What the task requires: Every record must be restated exactly. Drop the images.

Given information:
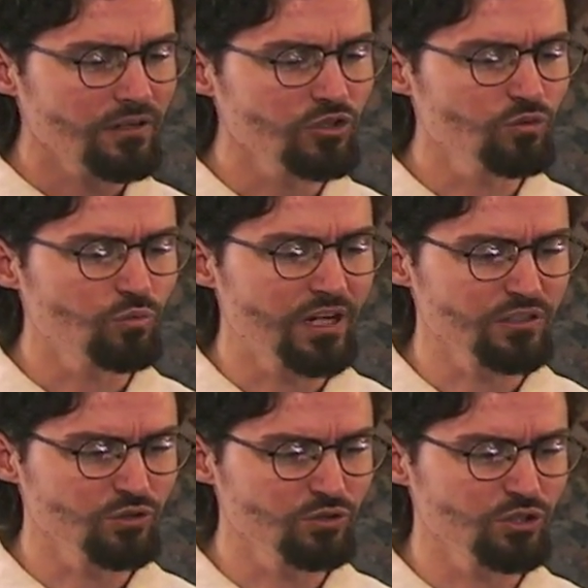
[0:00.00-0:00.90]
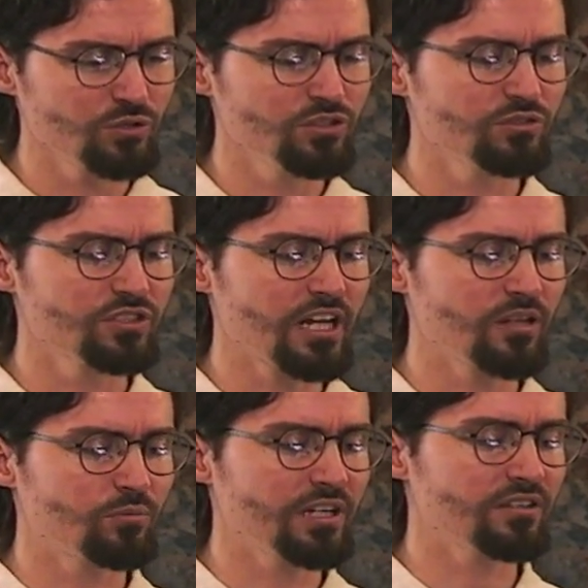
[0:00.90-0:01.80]
you, what you do is you
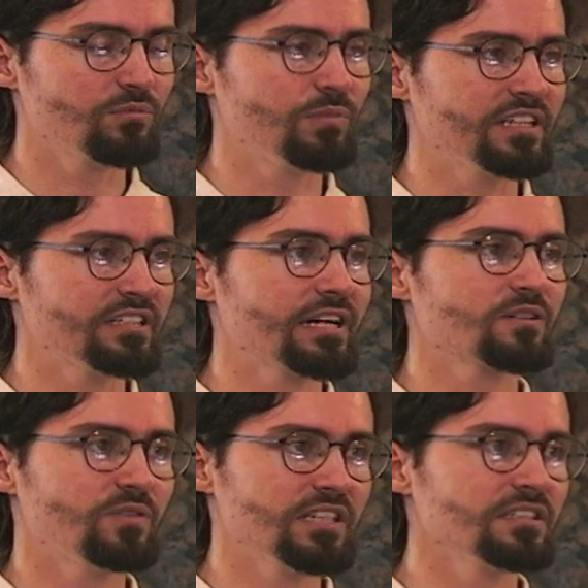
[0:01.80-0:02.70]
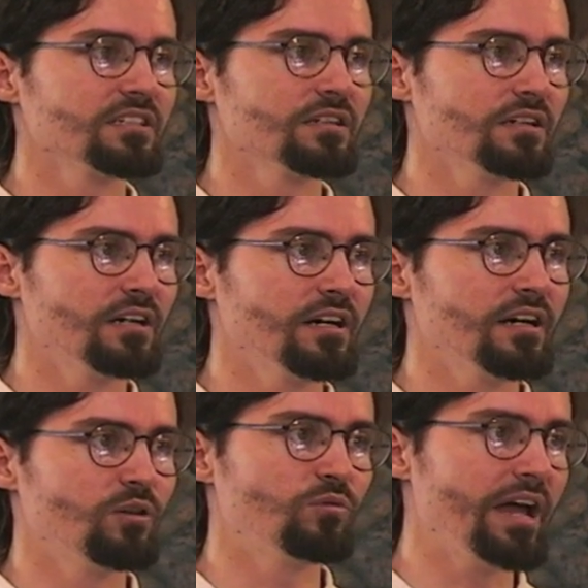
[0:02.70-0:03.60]
celebrate the, by sacrificing
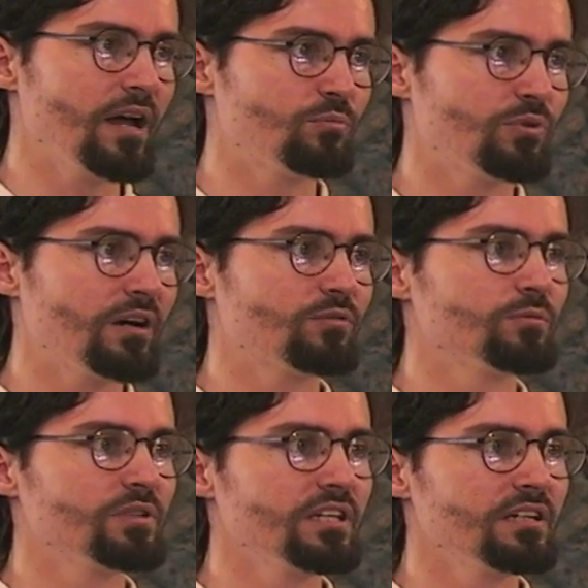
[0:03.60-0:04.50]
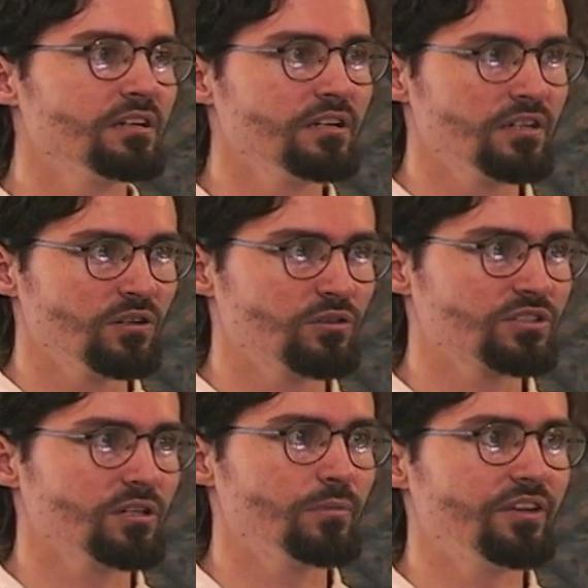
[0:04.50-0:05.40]
uh, a ram, preferably, or
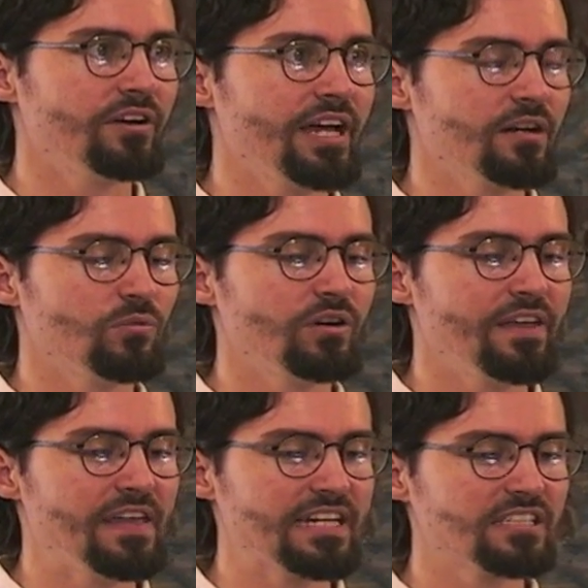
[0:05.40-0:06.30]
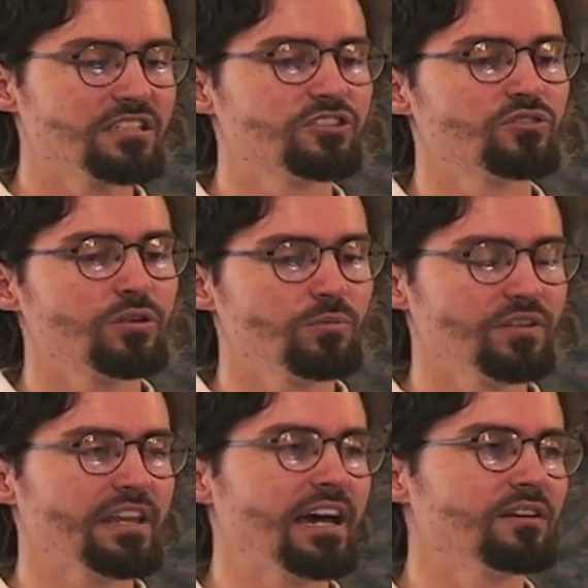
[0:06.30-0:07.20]
some other animal, and then
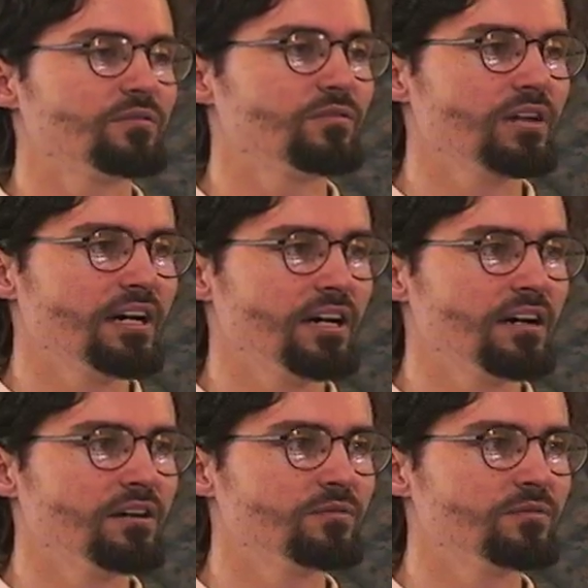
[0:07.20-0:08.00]
distribute that uh,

Written answer:
[0:00.00-0:00.90]
[0:00.90-0:01.80]
you, what you do is you
[0:01.80-0:02.70]
[0:02.70-0:03.60]
celebrate the, by sacrificing
[0:03.60-0:04.50]
[0:04.50-0:05.40]
uh, a ram, preferably, or
[0:05.40-0:06.30]
[0:06.30-0:07.20]
some other animal, and then
[0:07.20-0:08.00]
distribute that uh,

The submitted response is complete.